Isso a Marvel não mostra

Com referências ao ABC do pop, o longa 'Cansei De Ser Nerd' fecha suas filmagens com aura de cult e fome de sucesso pra fazer de Fernando Caruso um Clark Kent carioca

Por Rodrigo Fonseca | Especial para o Correio da Manhã

Os personagens Airton (Fernando Caruso) e Ulisses (Pedro Benevides) em cena são como Sam e Frodo, de 'O Senhor dos Anéis'

No peito do Homem de Aço bate um coração que usa óculos. Já no peito de Aírton, o Clark Kent vivido por Fernando Caruso no set do longa-metragem "Cansei de Ser Nerd", diástoles e sístoles fazem spinning no compasso da Liga da Justiça inteira. Dela e dos demais vigilantes que serviam como fator de cura para a solidão de um CDF gente fina, que, em sua juventude, foi acusado injustamente pelo sumiço e pelo suposto assassinato de uma colega.

Apesar de seu jeitão Charlie Brown de ser, ele chegou a ser preso por um crime que Lex Luthor algum seria capaz de ensiná-lo a cometer. Mas, no enredo filmado por um dos mais respeitados diretores de arte do cinema brasileiro - Gualter Pupo, estreante como realizador de longas -, o tempo, essa máquina de fazer monstros, pode transformar alguém que um dia teve esqueleto de Adamantium (ainda que só em sua imaginação) num mané como outro qualquer.

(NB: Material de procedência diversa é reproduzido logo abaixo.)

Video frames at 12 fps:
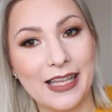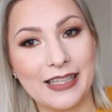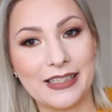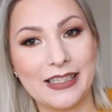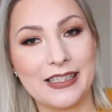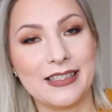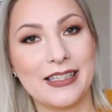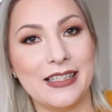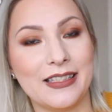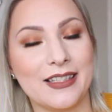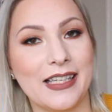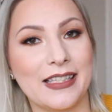and it is
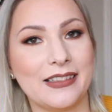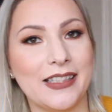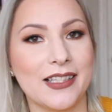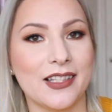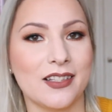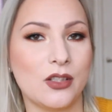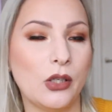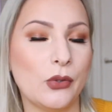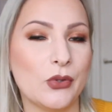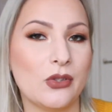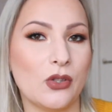in the shade Texas Toast.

Essa é a intenção de Aírton: perder os superpoderes do sonhar e enfiar o pé na jaca da mesmice, a nua e crua realidade de quem confunde o Príncipe Namor com o Aquaman. Esse parece ser o seu destino na trama que está sendo filmada em Santa Teresa, tendo o Shazam da luz, Gustavo Hadba, como seu diretor de fotografia.

Produtora delegada de um filme que une as todo-poderosas Hungry Man e A Fábrica, Fernanda Kalume levou o Correio da Manhã no Castelo de Grayskull de Gualter, no pico da rodagem. Lá, o diretor conduzia o que parecia ser a Porta dos Desesperados do Sérgio Mallandro em versão Zé do Caixão. Ou seja: festa estranha, com gente esquisita, mais desmorta do que viva, numa sequência com cara de clímax que - olhada de fora - traduz um primor de engenharia visual.

"Eu me dei conta de que estava fazendo meu primeiro longa como diretor aos 55 anos, falando do que me alimentou a cabeça desde criança: gibi, seriados de televisão, filme pop... Sei que é arriscado misturar gêneros no Brasil, combinando humor, terror, suspense, sci-fi. Mas sinto que sou capaz de transformar esse mundo fantástico em algo lúdico na metáfora do adolescente que vira adulto evoluindo com isso, no meio de uma alegoria", transbordava Gualter, na alegria do iniciante que é senhor em muitos saberes (nas artes plásticas, na instalação), fazendo de sua locação uma maletinha do Gato Félix, de onde tudo pode sair.

"Você olha pra essa casa, adereçada, e vê 'Um Convidado Bem Trapalhão' (clássico de Blake Edwards, com Peter Sellers). Mas isso aqui vai virar um cubo, com eclipse, seita, alienígena...".